:: Work required ::
An exact copy of the entries is needed, with every picture left out.

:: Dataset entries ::
——————————

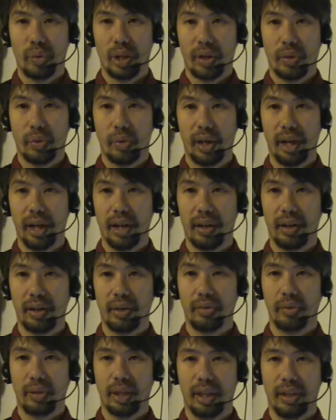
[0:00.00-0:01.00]

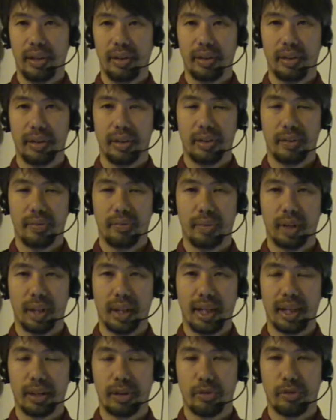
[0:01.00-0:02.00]
require really um,
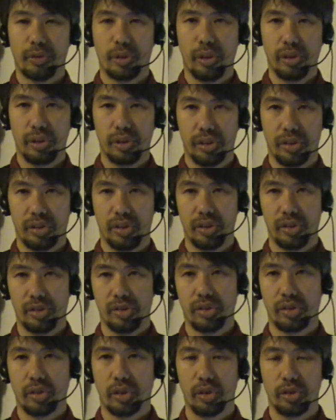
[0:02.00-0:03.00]
an act of
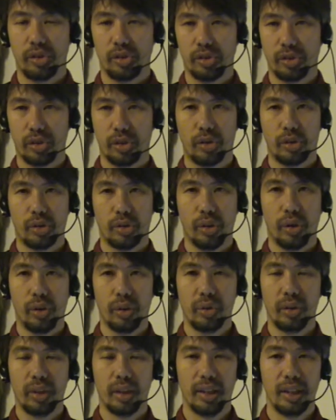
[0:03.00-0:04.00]
consciousness, a conscious
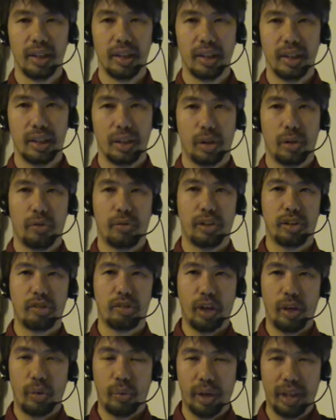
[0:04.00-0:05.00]
control of
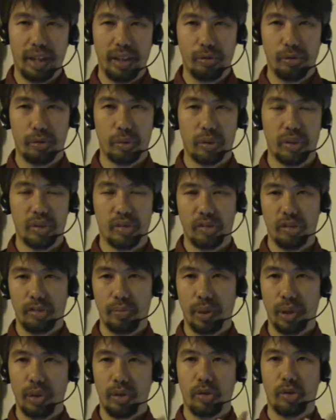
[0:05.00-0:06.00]
these lower
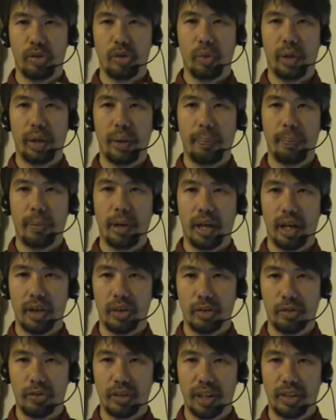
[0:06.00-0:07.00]
influences, because you are
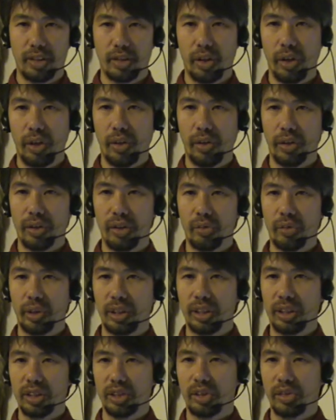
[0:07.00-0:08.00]
part of that current
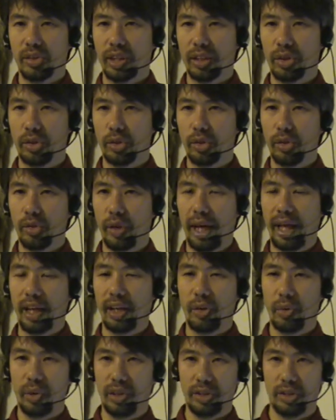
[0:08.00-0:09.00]
which is trying to
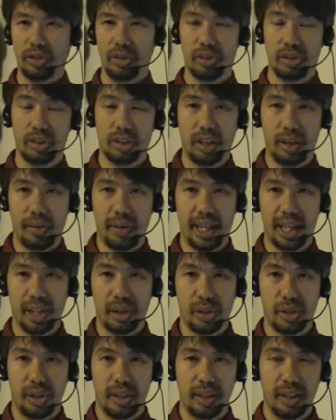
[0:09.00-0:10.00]
drag you in a certain
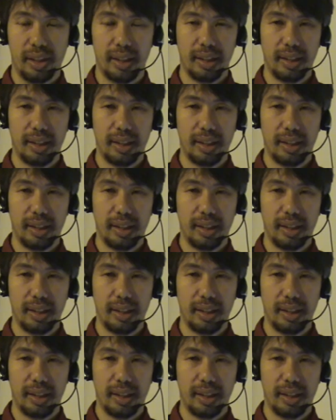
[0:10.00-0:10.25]
direction.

——————————

:: Completed exercise ::
[0:00.00-0:01.00]

[0:01.00-0:02.00]
require really um,
[0:02.00-0:03.00]
an act of
[0:03.00-0:04.00]
consciousness, a conscious
[0:04.00-0:05.00]
control of
[0:05.00-0:06.00]
these lower
[0:06.00-0:07.00]
influences, because you are
[0:07.00-0:08.00]
part of that current
[0:08.00-0:09.00]
which is trying to
[0:09.00-0:10.00]
drag you in a certain
[0:10.00-0:10.25]
direction.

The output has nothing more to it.